Stored records:
########################################
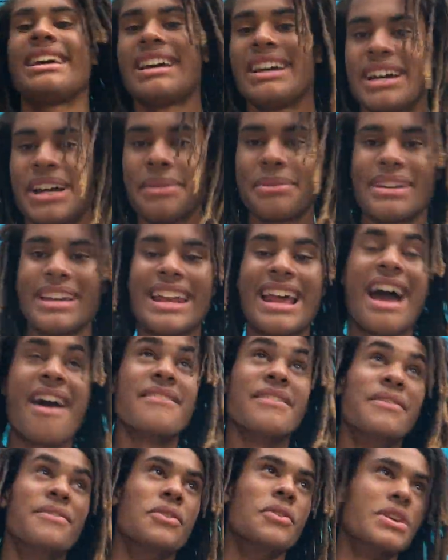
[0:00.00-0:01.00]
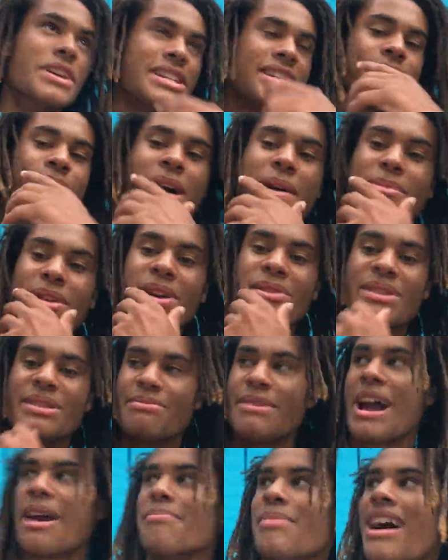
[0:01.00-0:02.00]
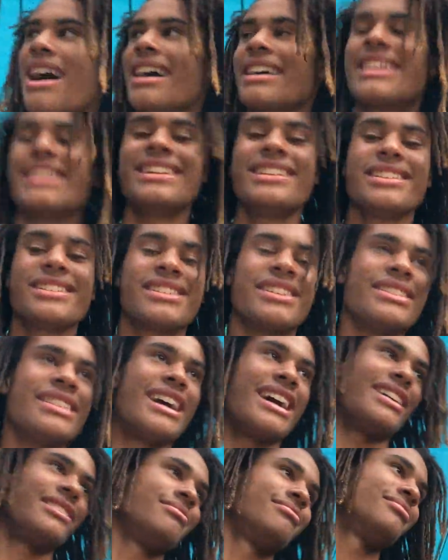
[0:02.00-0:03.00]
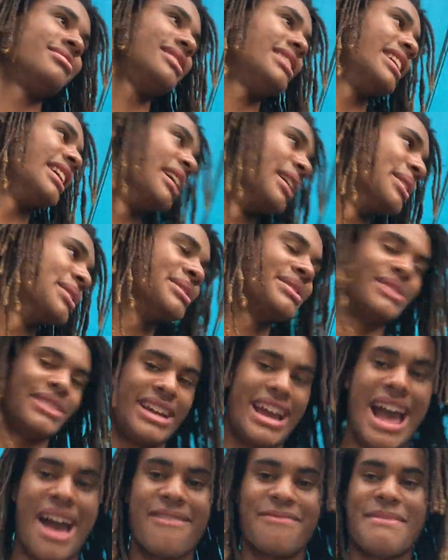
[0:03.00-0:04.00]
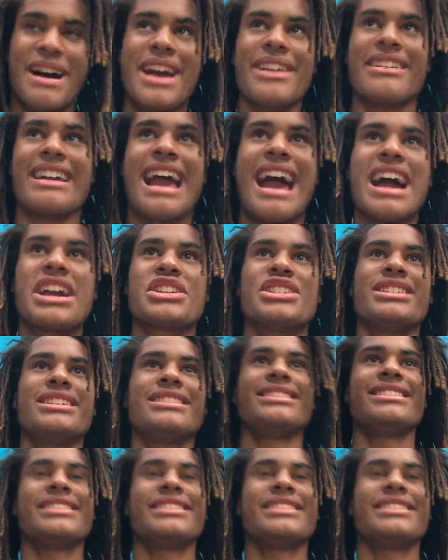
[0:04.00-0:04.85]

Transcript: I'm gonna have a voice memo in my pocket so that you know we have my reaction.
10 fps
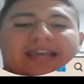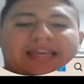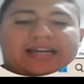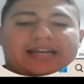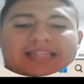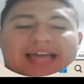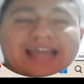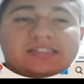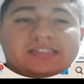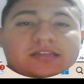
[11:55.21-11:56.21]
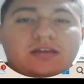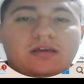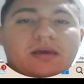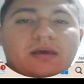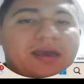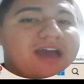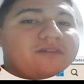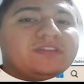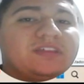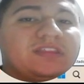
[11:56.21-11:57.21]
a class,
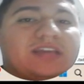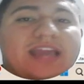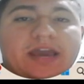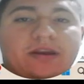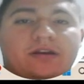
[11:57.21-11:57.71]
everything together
########################################
Retype the data in full. Images do not go in the copy.

## RESPONSE TO THE EXERCISE
[0:00.00-0:01.00]
[0:01.00-0:02.00]
[0:02.00-0:03.00]
[0:03.00-0:04.00]
[0:04.00-0:04.85]

Transcript: I'm gonna have a voice memo in my pocket so that you know we have my reaction.
10 fps
[11:55.21-11:56.21]
[11:56.21-11:57.21]
a class,
[11:57.21-11:57.71]
everything together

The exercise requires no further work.